Accountability and vulnerability are imperative virtues to strategic movements, and when it comes to leadership, an organization ought to engage in equity, diversity and inclusive centred work while being respectful of the needs of its community.

“I believe in the great possibility that an agenda of inclusion can be one that embraces a broad conversation,” says Dr. Williams.

Education is about how we invest in others, and diversity is important because it highlights our complex interactions in higher education. More than social justice, diversity is key to innovation. Institutions such as UBC have the ability to reframe narratives, environments, and systems that birth inclusive excellence.

At the helm of this reframing are senior leadership officials who can foster cultures that uniquely define equity, diversity, and inclusion at UBC.

“It’s the senior leaders who allow for us to take the idea and strategically integrate within an institution,” stressed Dr. Williams.

Movements towards inclusive excellence, are, nonetheless, a collective effort of the entire community; fragmented departments and groups of people are not as powerful as when they act collectively.

“It’s everyday courage that drives a culture of inclusive excellence,” says Dr. Williams.

An emphasis on diversity in strategic leadership means creating spaces of belonging for people to be who they need to be to facilitate changemaking. This takes tremendous courage and vulnerability, but is consequently beneficial for the future of institutions striving towards inclusion.

“Some institutions, despite having a community of champions can’t seem to move the institution forward because the DNA of the institution is configured in a manner in which they’re institutionally frozen.” says Dr. Williams.
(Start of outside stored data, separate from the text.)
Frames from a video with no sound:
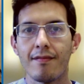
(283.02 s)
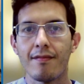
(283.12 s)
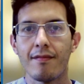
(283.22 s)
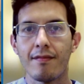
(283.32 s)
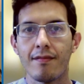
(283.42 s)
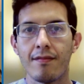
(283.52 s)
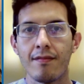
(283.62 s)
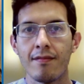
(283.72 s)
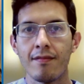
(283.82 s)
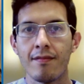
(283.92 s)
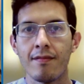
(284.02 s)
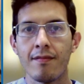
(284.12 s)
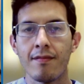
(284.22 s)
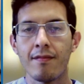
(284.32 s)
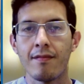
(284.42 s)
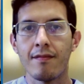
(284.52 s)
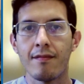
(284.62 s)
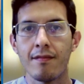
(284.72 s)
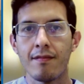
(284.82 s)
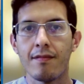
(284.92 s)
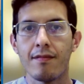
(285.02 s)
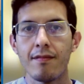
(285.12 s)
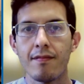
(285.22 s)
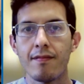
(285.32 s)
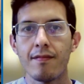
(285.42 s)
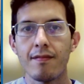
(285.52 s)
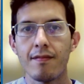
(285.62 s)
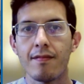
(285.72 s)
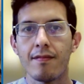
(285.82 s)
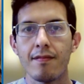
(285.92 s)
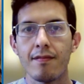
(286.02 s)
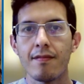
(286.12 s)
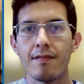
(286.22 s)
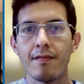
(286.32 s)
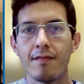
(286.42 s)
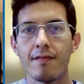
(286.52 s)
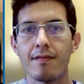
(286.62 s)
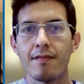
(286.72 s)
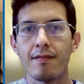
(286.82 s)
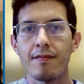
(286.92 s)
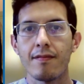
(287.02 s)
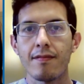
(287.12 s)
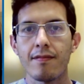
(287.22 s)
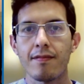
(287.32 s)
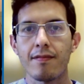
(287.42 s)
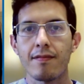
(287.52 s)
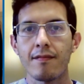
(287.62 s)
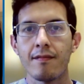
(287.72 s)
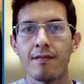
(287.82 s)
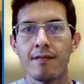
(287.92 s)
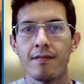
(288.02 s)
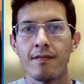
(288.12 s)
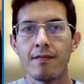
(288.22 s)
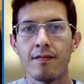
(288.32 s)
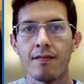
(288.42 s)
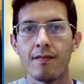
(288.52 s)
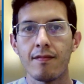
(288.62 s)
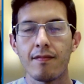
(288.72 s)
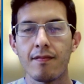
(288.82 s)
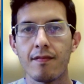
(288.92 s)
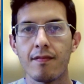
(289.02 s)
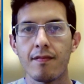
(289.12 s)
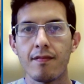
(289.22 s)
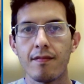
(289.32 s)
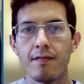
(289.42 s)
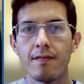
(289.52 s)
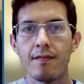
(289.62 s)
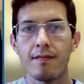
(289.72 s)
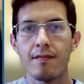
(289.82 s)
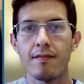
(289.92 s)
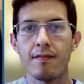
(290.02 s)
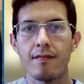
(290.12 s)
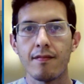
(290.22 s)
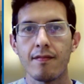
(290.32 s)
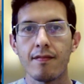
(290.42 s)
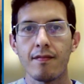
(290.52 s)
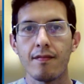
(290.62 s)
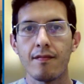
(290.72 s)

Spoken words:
(silent)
Changemaking involves integration, an awareness of “dynamic diversity DNA” and a transition from awareness to action to innovation. This can be achieved through consistent questioning, engaging with other innovators who have experience in similar fields, searching and reapplying solutions, a willingness to experiment with new ideas, and leading with courage, humility, and vulnerability.

At the end of this journey towards strategic diversity leadership, the institution will have affirmed identities, built a strong community, and cultivated leaders who further contribute to changemaking.

The Provost's Distinguished Lecture Series on Race and Leadership is created to foster holistic discussions on equity, diversity, and leadership at UBC. The series seeks to engage in critical conversations on strategic and diversity-focused initiatives on campus and inspire organizational change and leadership.

As part of the series, each term a speaker and expert in the field of equity, diversity and inclusion will be invited to UBC to explore issues of race and leadership in higher education. The event includes an introduction and moderation by the Provost and Vice President Academic, Andrew Szeri, and a public lecture led by the speaker.